#### [PROMPT]
Return the material below exactly, but only from the line with "[0:00.00-0:00.90]" through the line with "[0:09.90-0:10.10]", and without its pictures.

#### [THE DATA]
┄┄┄┄┄┄┄┄┄┄┄┄┄┄┄┄┄┄┄┄
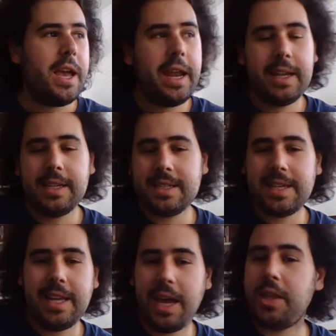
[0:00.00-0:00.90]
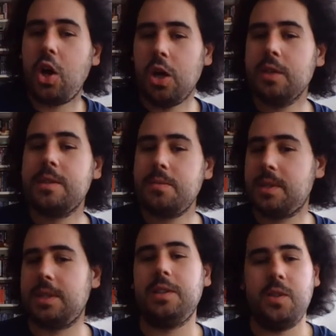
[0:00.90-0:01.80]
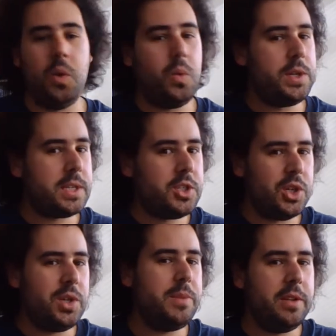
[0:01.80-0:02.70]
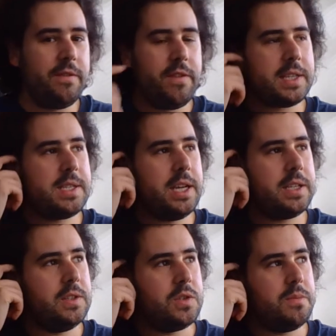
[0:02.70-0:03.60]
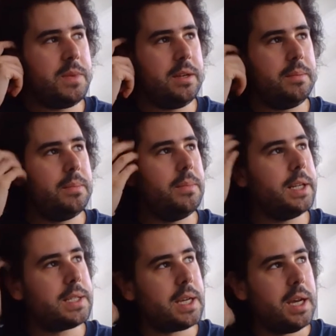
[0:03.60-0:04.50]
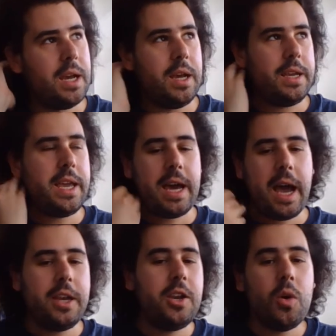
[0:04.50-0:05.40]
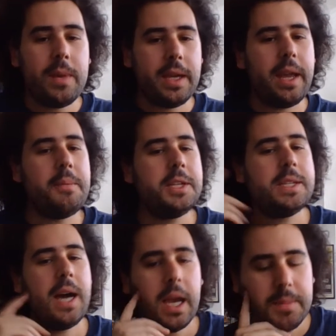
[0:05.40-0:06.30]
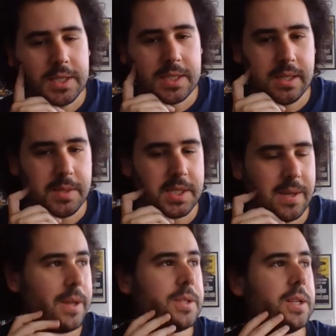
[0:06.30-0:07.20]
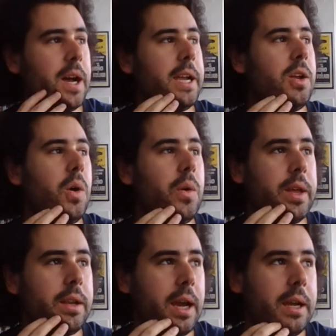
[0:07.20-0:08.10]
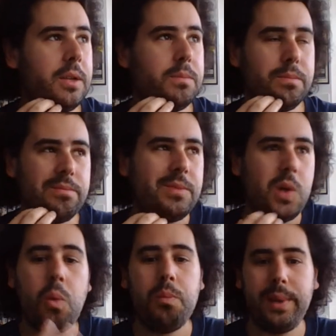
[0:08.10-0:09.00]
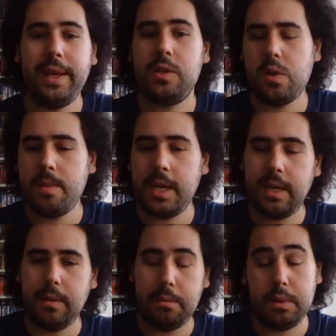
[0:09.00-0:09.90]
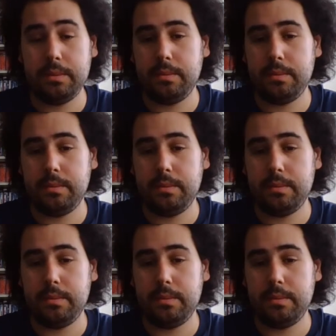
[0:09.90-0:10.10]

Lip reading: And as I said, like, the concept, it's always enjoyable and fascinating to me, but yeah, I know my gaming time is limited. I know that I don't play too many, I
┄┄┄┄┄┄┄┄┄┄┄┄┄┄┄┄┄┄┄┄
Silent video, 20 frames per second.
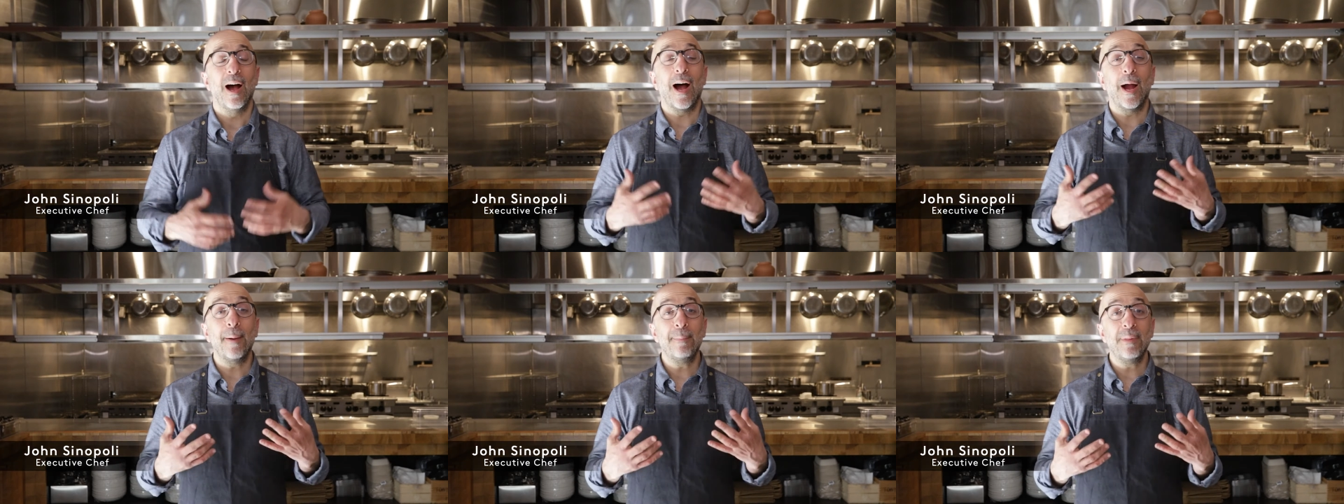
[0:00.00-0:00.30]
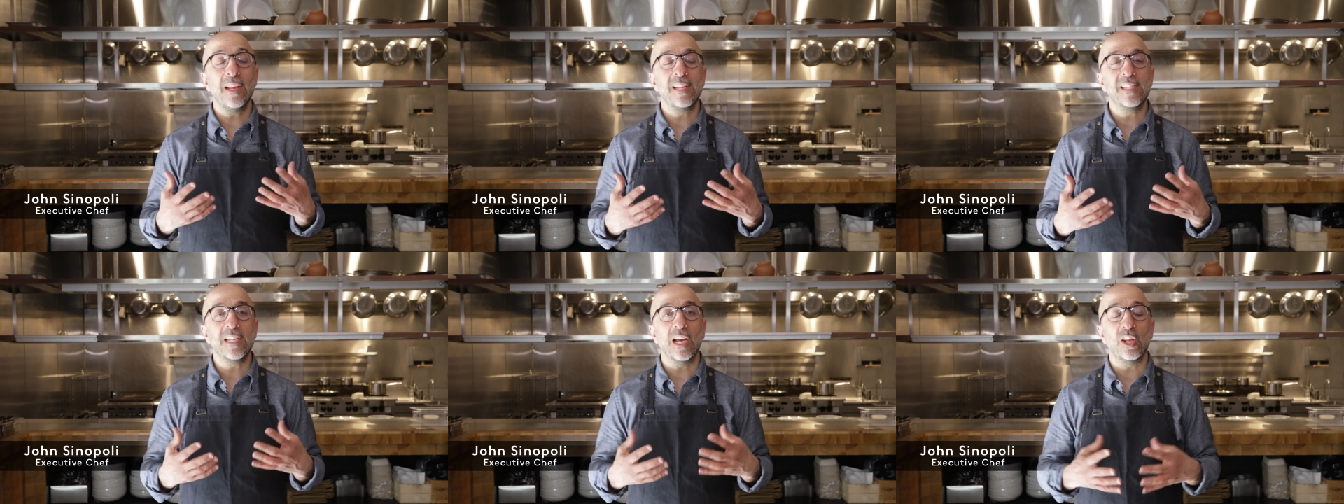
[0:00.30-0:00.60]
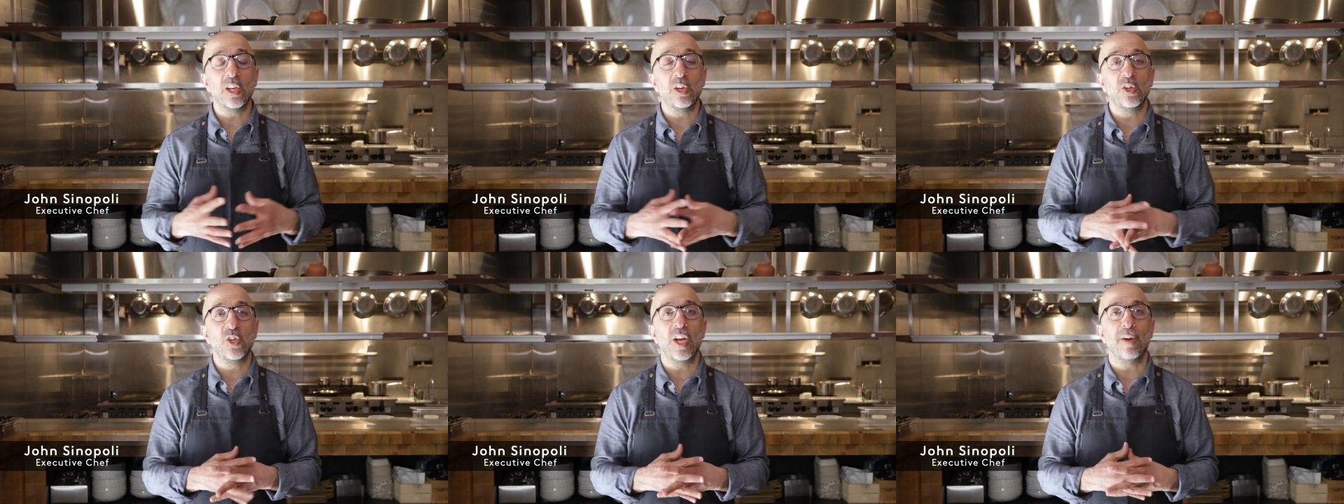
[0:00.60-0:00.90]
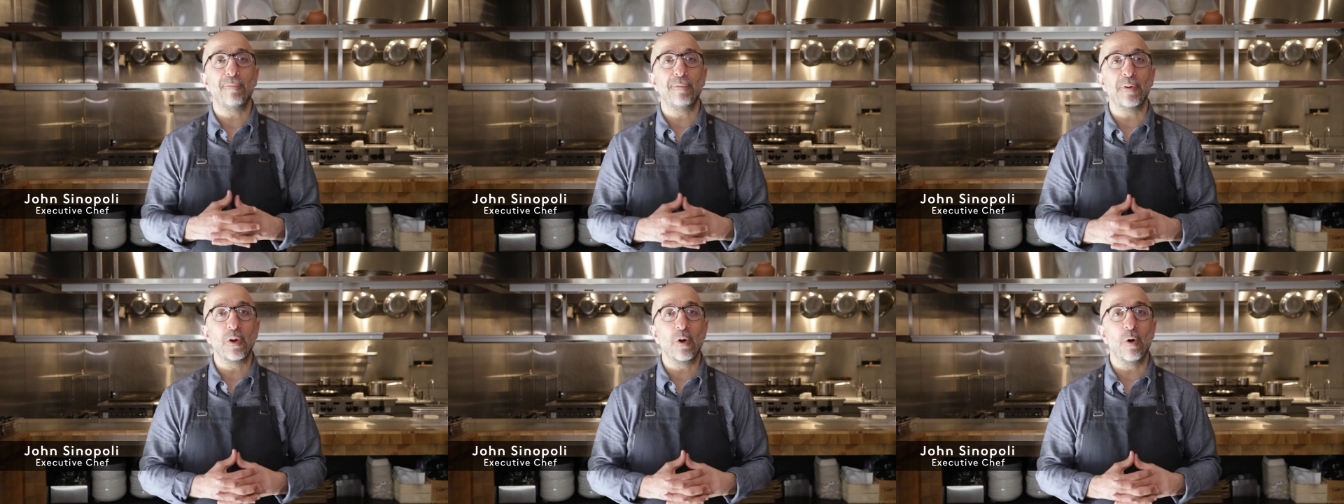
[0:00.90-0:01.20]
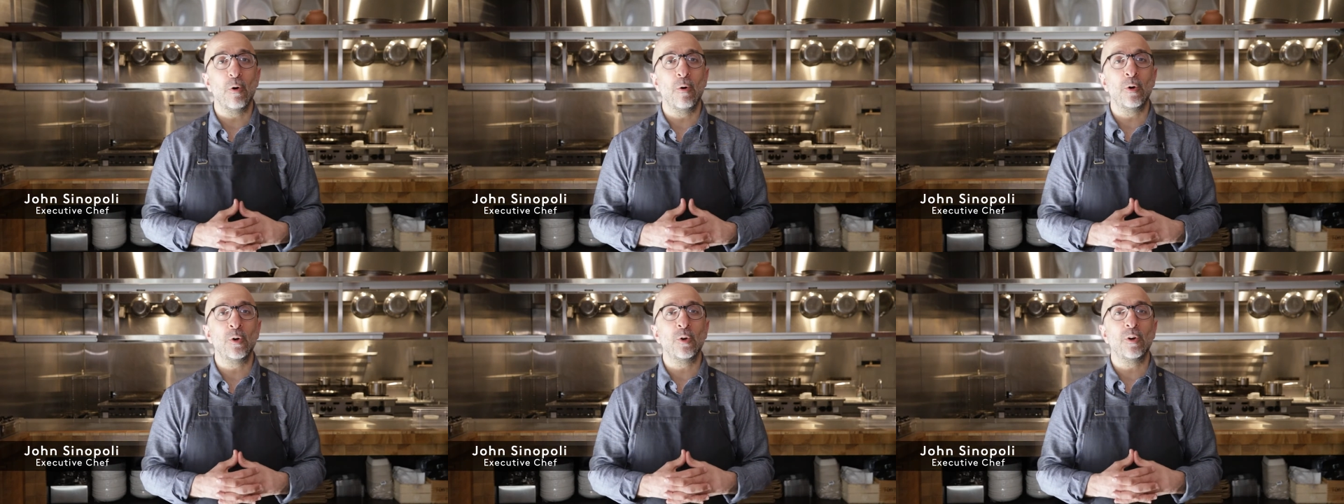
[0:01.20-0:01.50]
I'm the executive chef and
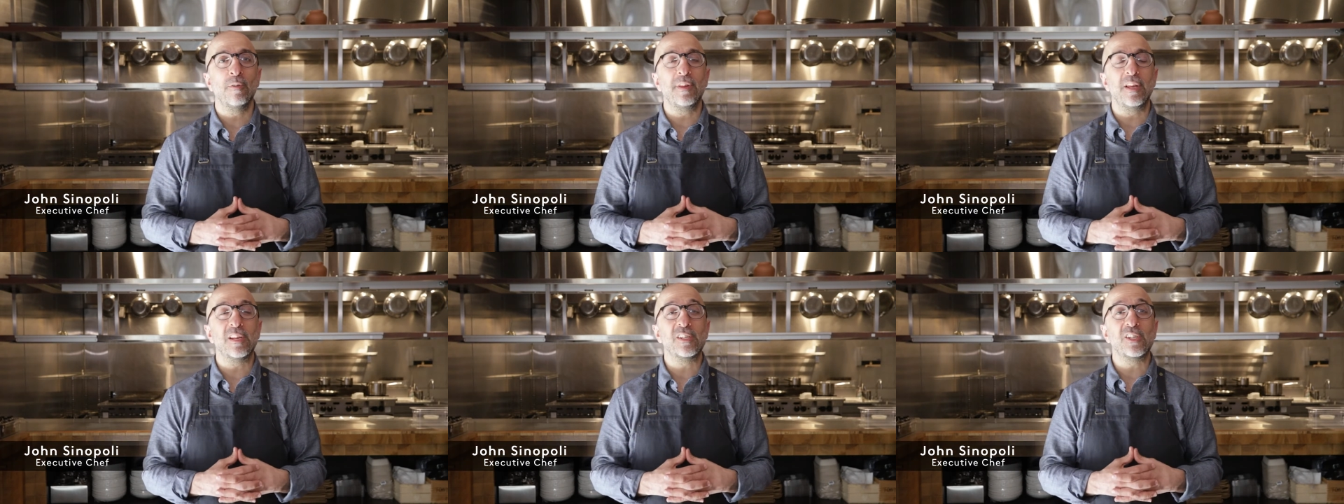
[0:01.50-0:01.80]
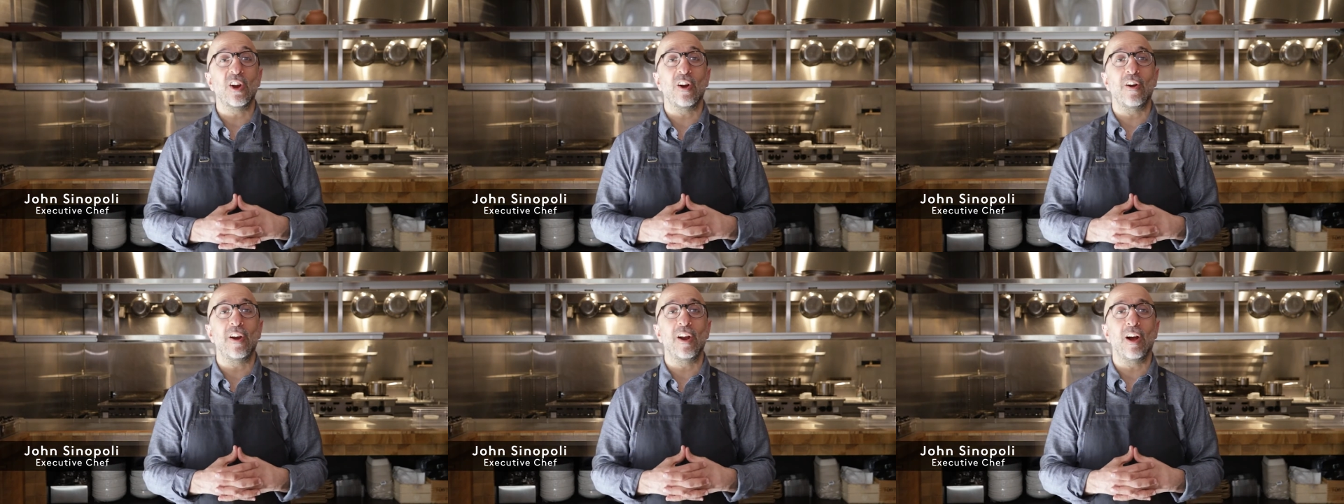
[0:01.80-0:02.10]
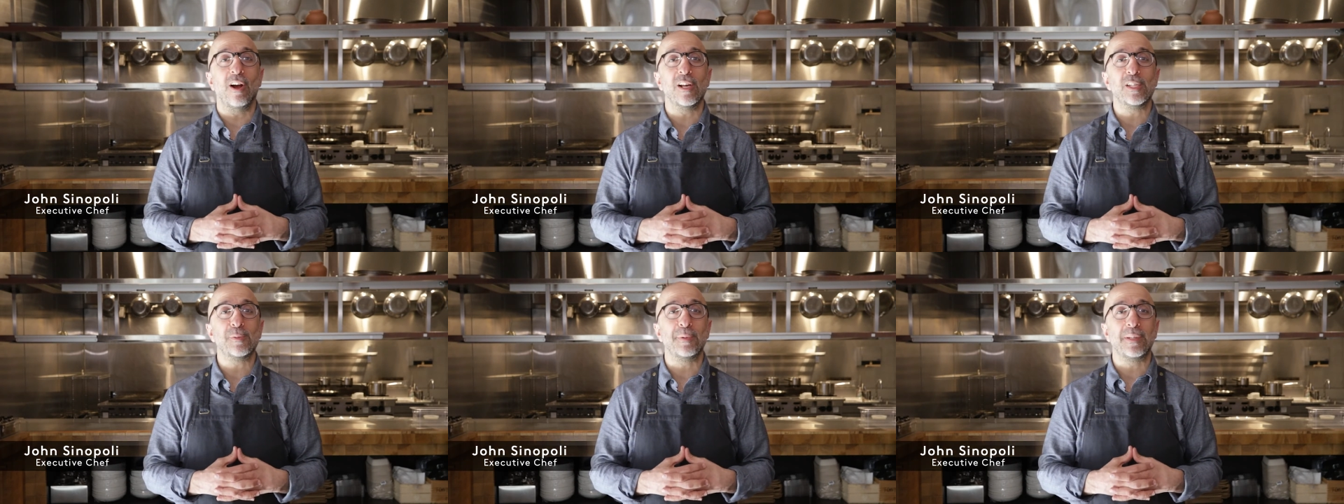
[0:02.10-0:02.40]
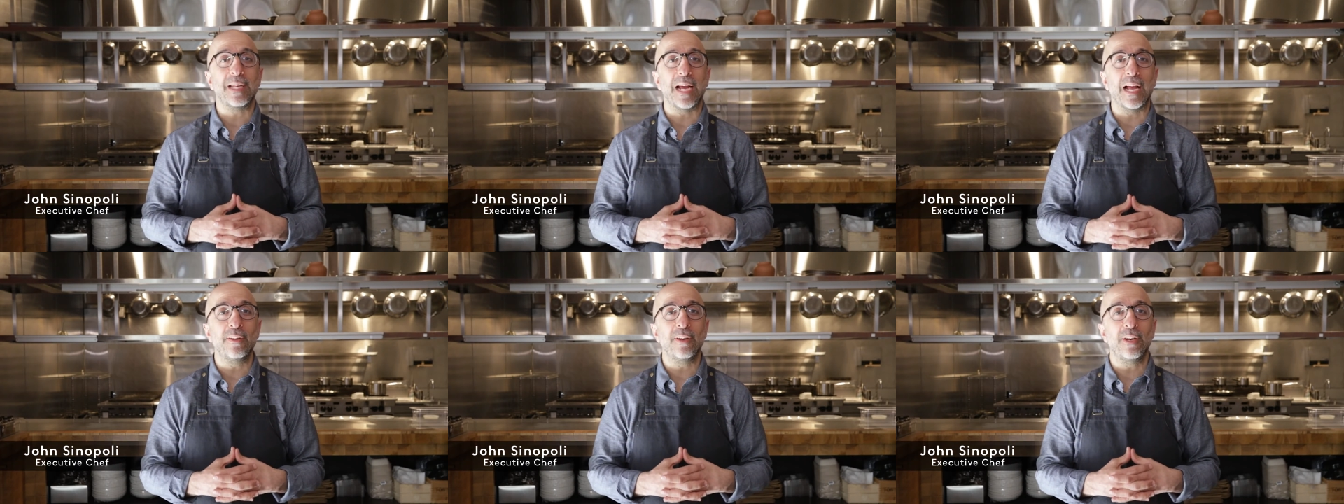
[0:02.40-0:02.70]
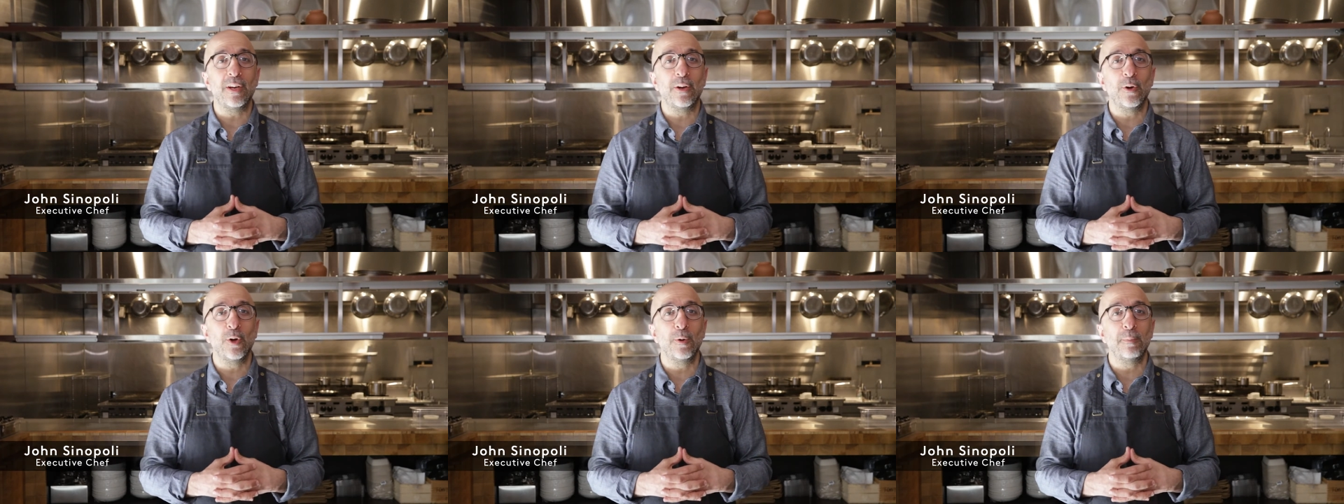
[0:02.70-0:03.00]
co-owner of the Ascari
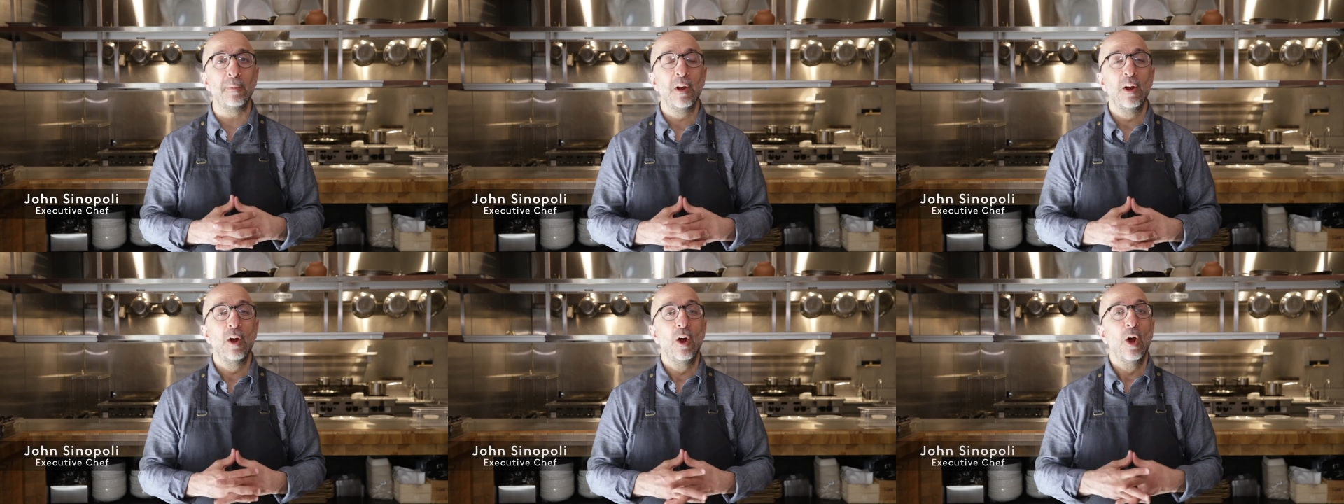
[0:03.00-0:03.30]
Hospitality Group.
┄┄┄┄┄┄┄┄┄┄┄┄┄┄┄┄┄┄┄┄
#### [FINAL ANSWER]
[0:00.00-0:00.90]
[0:00.90-0:01.80]
[0:01.80-0:02.70]
[0:02.70-0:03.60]
[0:03.60-0:04.50]
[0:04.50-0:05.40]
[0:05.40-0:06.30]
[0:06.30-0:07.20]
[0:07.20-0:08.10]
[0:08.10-0:09.00]
[0:09.00-0:09.90]
[0:09.90-0:10.10]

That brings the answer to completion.